Out Of The Mud

Sustainable re-development
of flood-damaged towns

One of the articles in Good Medicine (IC#39)
Originally published in Fall 1994 on page 6
Copyright (c)1994 by Context Institute

An unusual opportunity emerged out of the mud of last year’s Mississippi floods.

More than 200 communities began to seriously question whether to rebuild their towns on flood plains that are almost certain to flood again. Maybe not next year. Maybe not in ten years. But certainly again. After all, they don’t call them flood plains for nothing.

With the assistance of the Federal Emergency Management Agency (FEMA), Department of Energy (DOE) and other agencies, many of these towns are grappling with how to keep their community together while planning and building at new and hopefully safer locations. For example, the town of Valmeyer, Illinois, all but wiped out by the flood, quickly decided to break ground for a new Valmeyer safely perched on a bluff 400 feet above the river.

But there was a new element. Chicago business consultant Nancy Skinner heard the news, and thought, "As long as these communities are rebuilding from scratch, wouldn’t it be great if they could rebuild better than before – with land use planning that works with nature, and with state-of-the-art energy efficiency for homes and businesses?"

Fortunately, she didn’t just muse. She picked up the phone … One year later, 40 architects, scientists, and bureaucrats from across the US gathered at the Johnson Foundation’s Wingspread Conference Center to build a toolkit for sustainable re-development — not only for the flooded Midwestern communities, but also for other communities faced with the challenge of rebuilding after a disaster.

Why was such an esoteric issue appealing to people eager to get out of "FEMA-ville" mobile homes as quickly as possible?

  • Because "eco-efficiency" is a good investment, according to Wes Birdsall, a participant at Wingspread. Birdsall, former General Manager of the Osage (Iowa) Municipal Utility, should know. A pioneer in energy efficiency for 20 years, Osage parlayed a $350,000 investment in their customers’ energy efficiency into a million dollar a year savings for the town’s economy.
  • Because sustainable development provides a practical way for people who love where they live to care for it and leave it in better shape for their children – and for their grandchildren’s grandchildren.
  • And because intelligent siting, building the strength of local economies, pre-disaster contingency planning, and quick and effective response in the event of disaster can improve the chances that the community will survive in the event of another disaster, natural or otherwise.

The proposed toolkit for sustainable re-development addresses everything from siting and infrastructure to building design and community process.
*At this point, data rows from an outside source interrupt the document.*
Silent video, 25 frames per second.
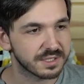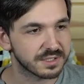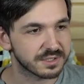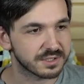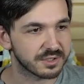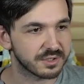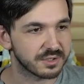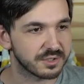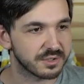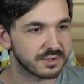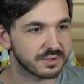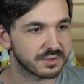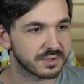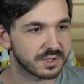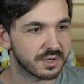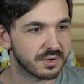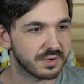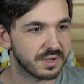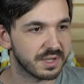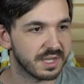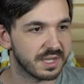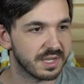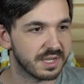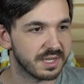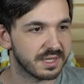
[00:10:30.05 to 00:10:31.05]
So go
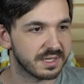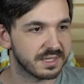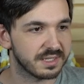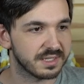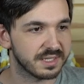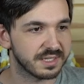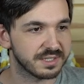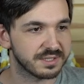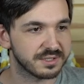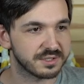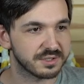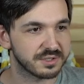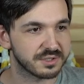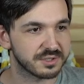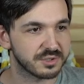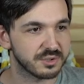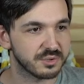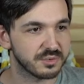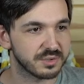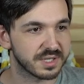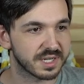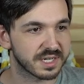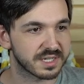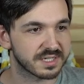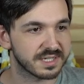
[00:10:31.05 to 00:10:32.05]
ahead, let's just
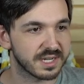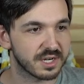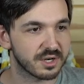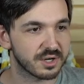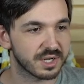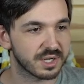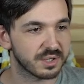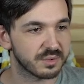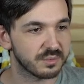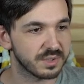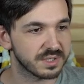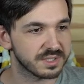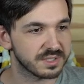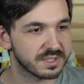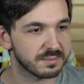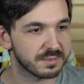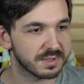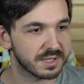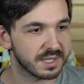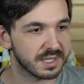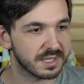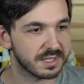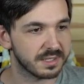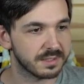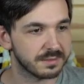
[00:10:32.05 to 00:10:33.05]
do dexterity and wisdom
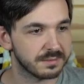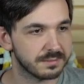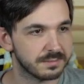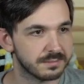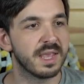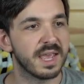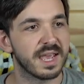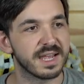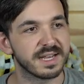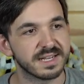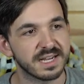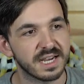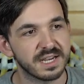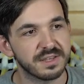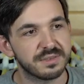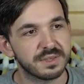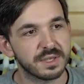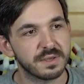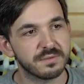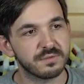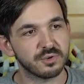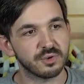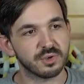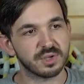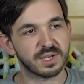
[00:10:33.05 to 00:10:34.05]
again. At 9th
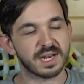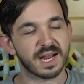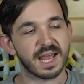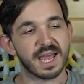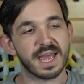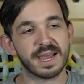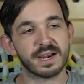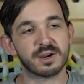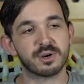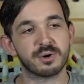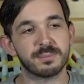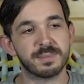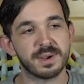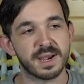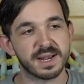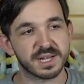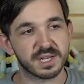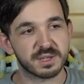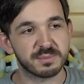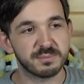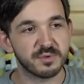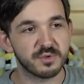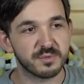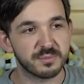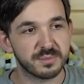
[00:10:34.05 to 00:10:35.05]
level, you get
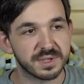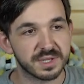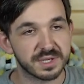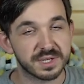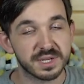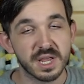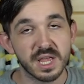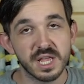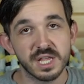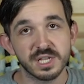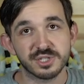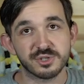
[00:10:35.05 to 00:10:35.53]
acrobatic movement.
The "economic development" component, for example, supplements the classic development approach by including:

  • the development of eco-efficiency;
  • revised procurement strategies — both for at-risk communities and for crisis response agencies like FEMA — that consider environmental quality and eco-efficiency (to both save money, and provide markets);
  • support for emerging environmental industry, where appropriate; and
  • adoption of "life-cycle costing" in the planning and redevelopment process to minimize the short-sighted "cheap now but expensive later" decisions that are all-too-common in crisis response.

The Wingspread conference has generated at least two important results. First, with DOE funding and the help of the American Institute of Architects, the people of Valmeyer held a series of community meetings this spring to lay the ground work for the new Valmeyer. The resulting plans may turn out to be a model for sustainable design efforts in other communities.

Second, many of the ideas put forward at Wingsread are making their way into Federal disaster policy. For example, the final report of the federal team charged with evaluating response to the Great Flood of ’93, talks about the Valmeyer model of helping communities learn about and adopt sustainable development, and proposes that federal agencies actively sponsor this approach.

Sustainable development programs may be difficult or impossible to put into place when a community is in the disarray of a flood, hurricane, fire, or earthquake. But disaster preparedness can include a much richer array of options, which are readied before they’re needed, and which can help communities emerge from crisis stronger than before. Federal agencies seem to be getting the message.

Communities that engage in this sort of pre-disaster preparedness might even discover that eco-efficiency and design with nature make such good sense that they don’t need to wait for a disaster to try them.

Today Valmeyer; tomorrow LA?

Gil Friend, a systems ecologist and business strategist, is president of Gil Friend and Associates, a consulting group specializing in strategic environmental management.